→ Exercise aim
Transcribe the data that follows in full. Leave out the pictures.

START Supplied records

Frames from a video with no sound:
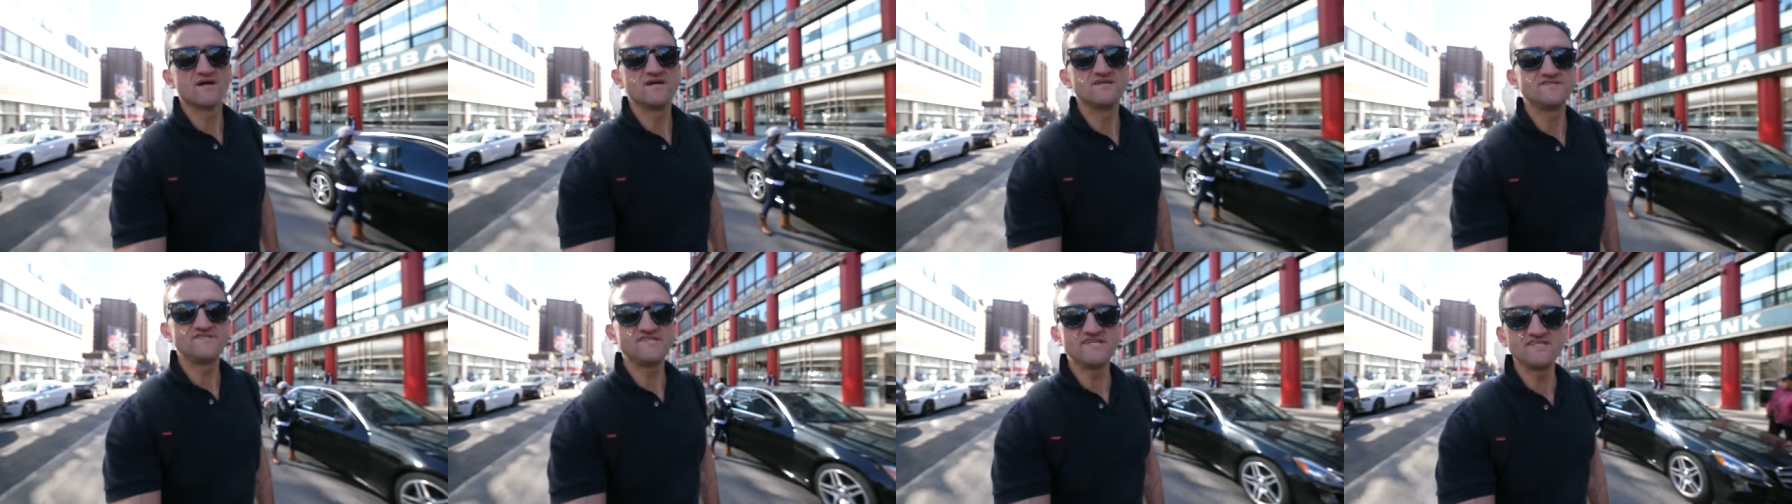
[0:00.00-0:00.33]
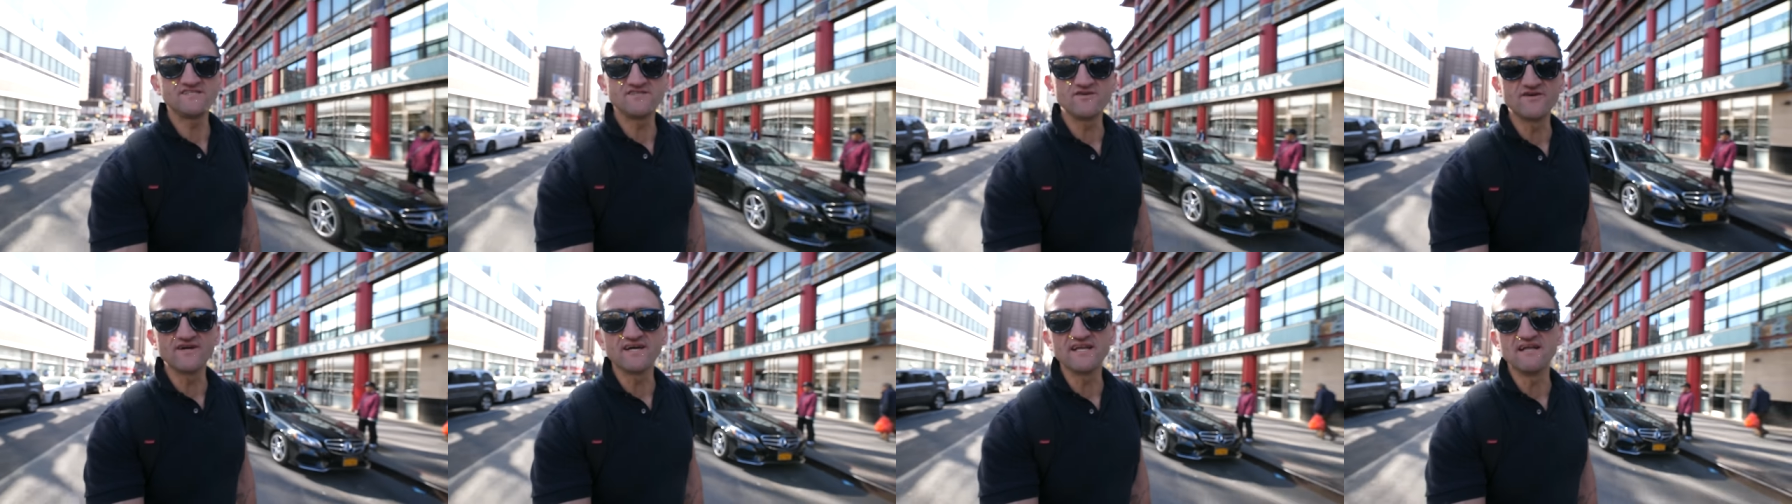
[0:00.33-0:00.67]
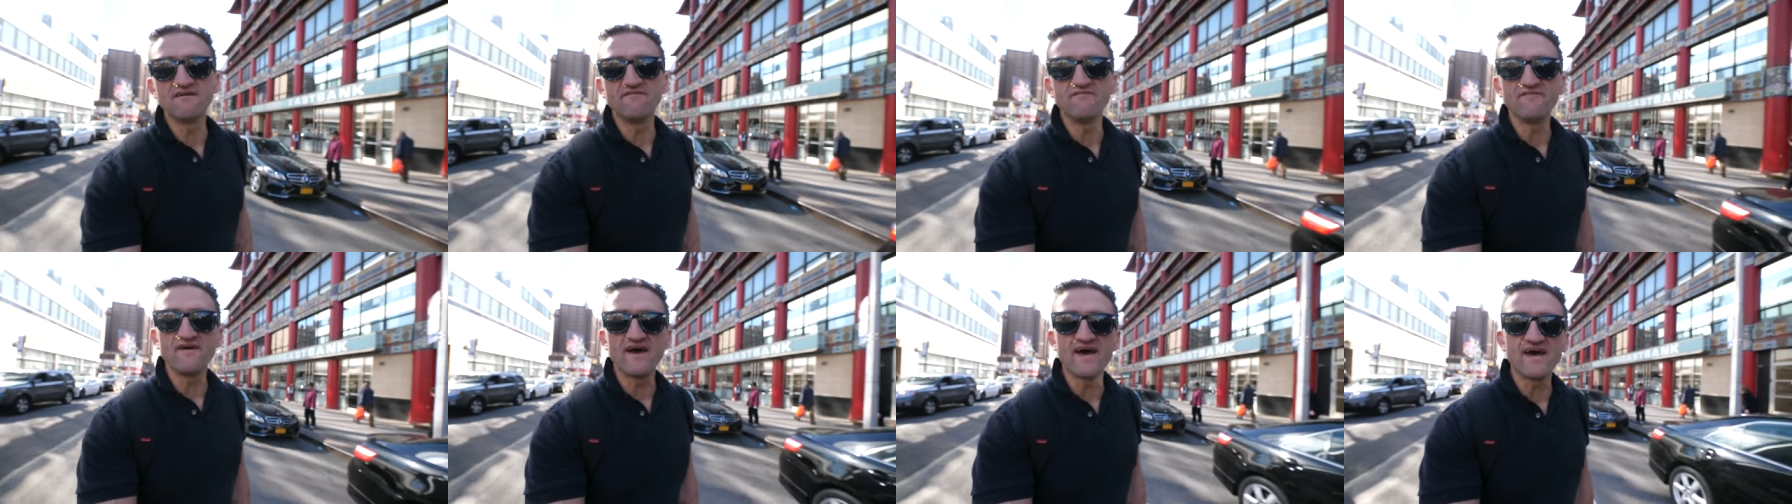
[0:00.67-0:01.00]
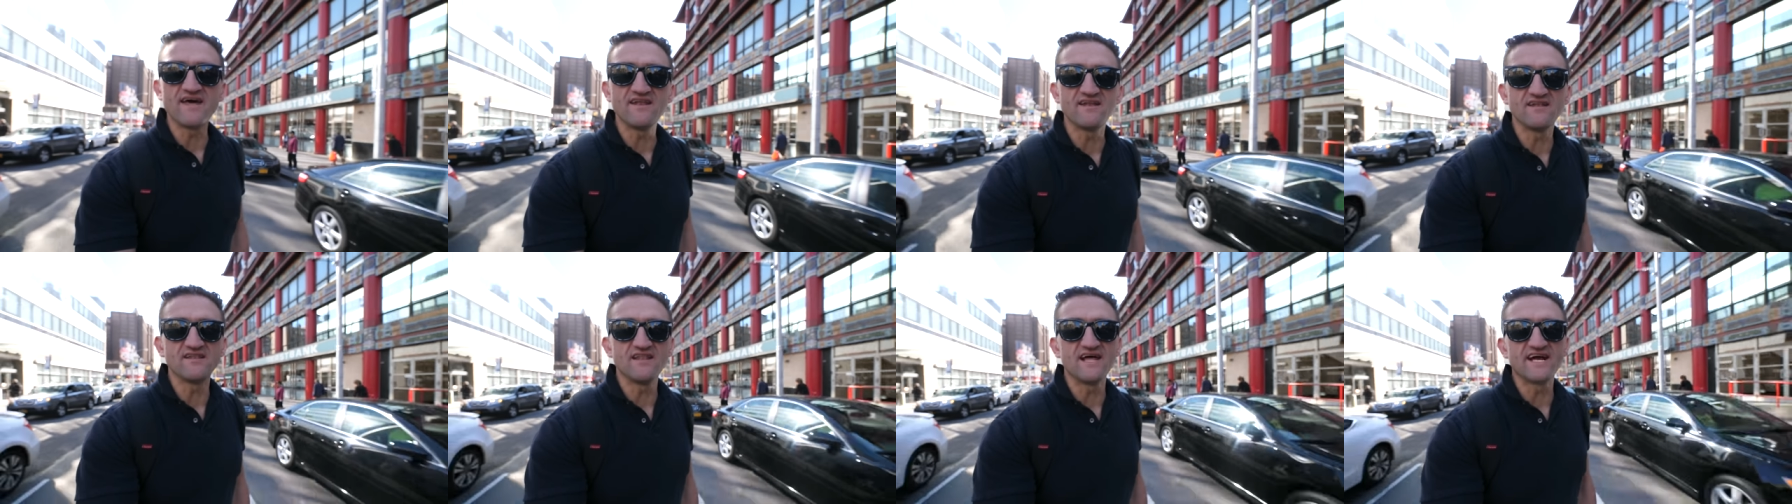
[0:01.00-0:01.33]
She's doing an
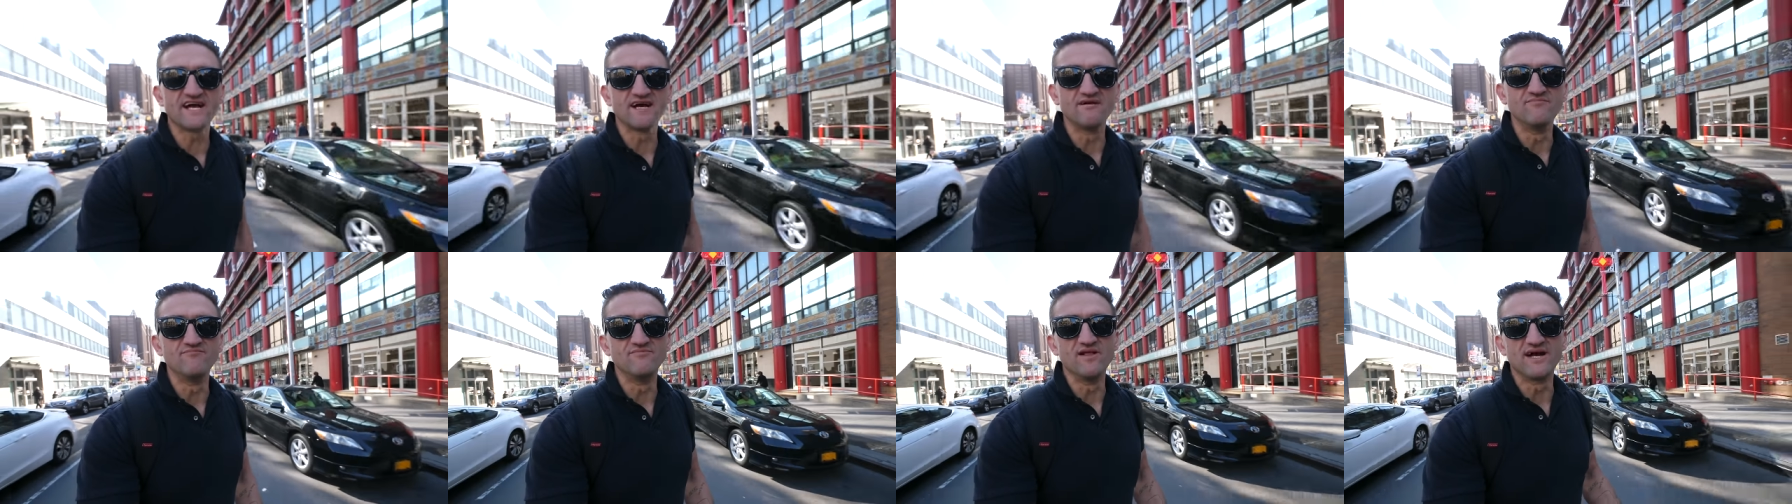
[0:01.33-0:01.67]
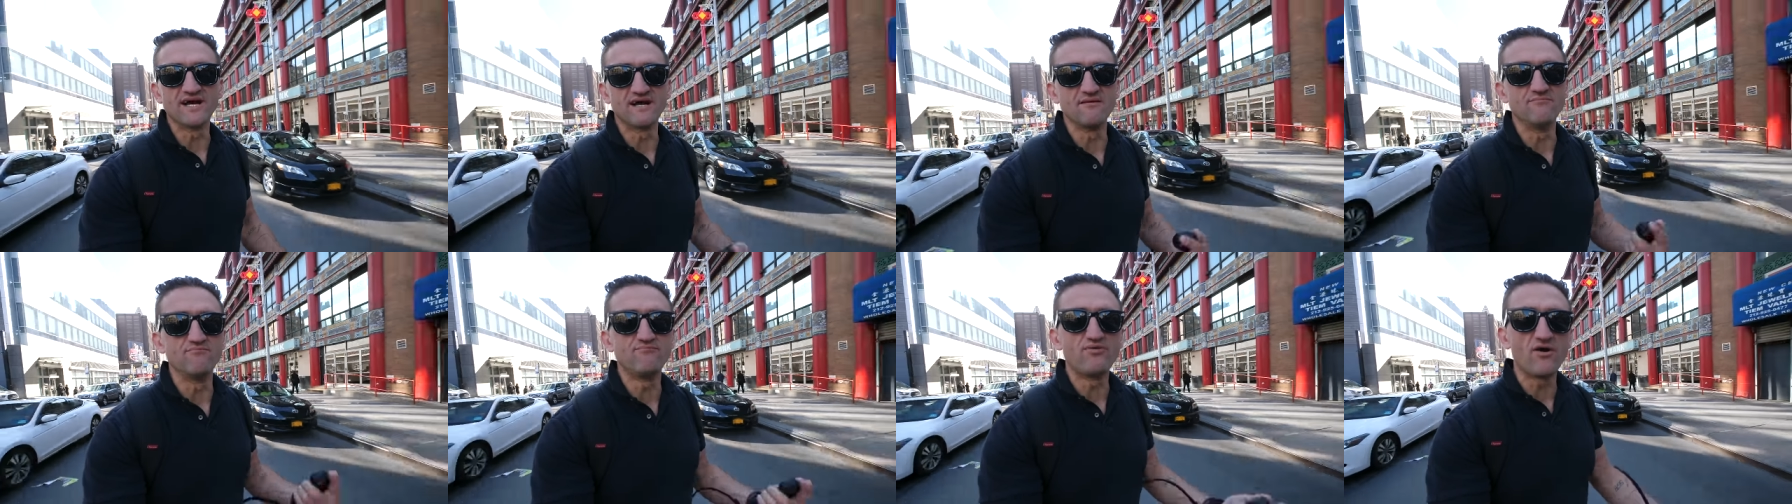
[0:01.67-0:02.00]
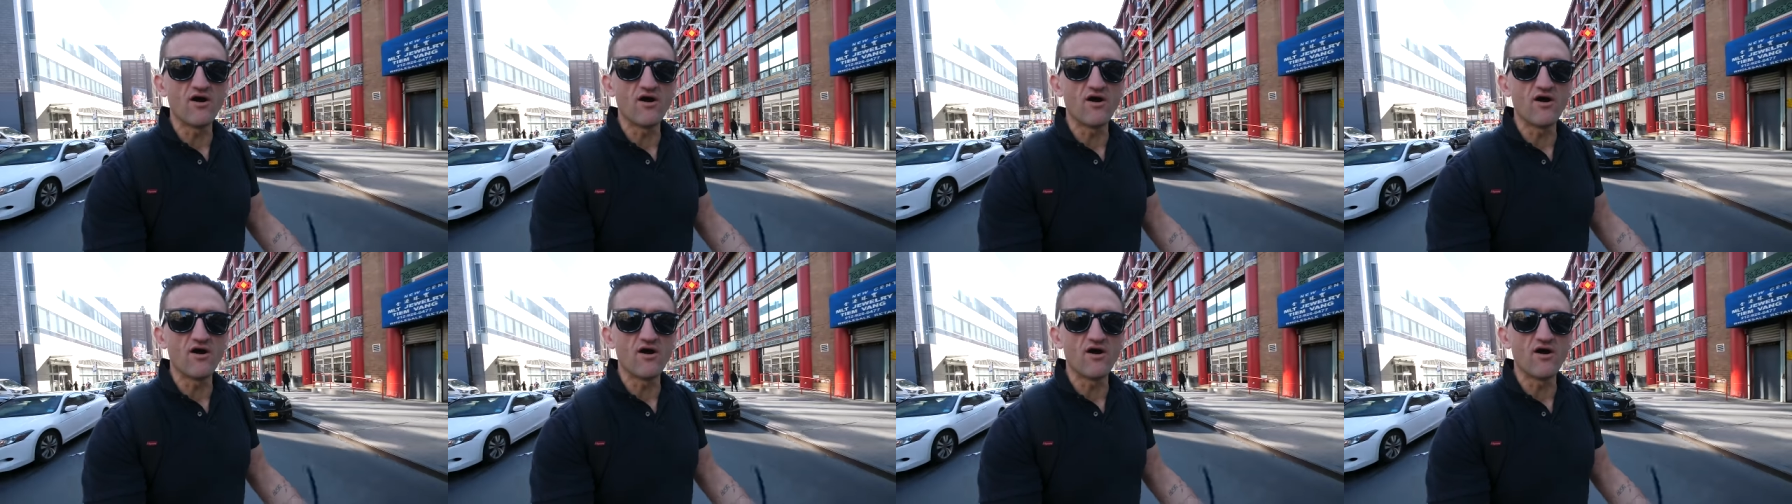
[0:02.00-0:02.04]
event, like a like a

END Supplied records

→ Solution to this task
Frames from a video with no sound:
[0:00.00-0:00.33]
[0:00.33-0:00.67]
[0:00.67-0:01.00]
[0:01.00-0:01.33]
She's doing an
[0:01.33-0:01.67]
[0:01.67-0:02.00]
[0:02.00-0:02.04]
event, like a like a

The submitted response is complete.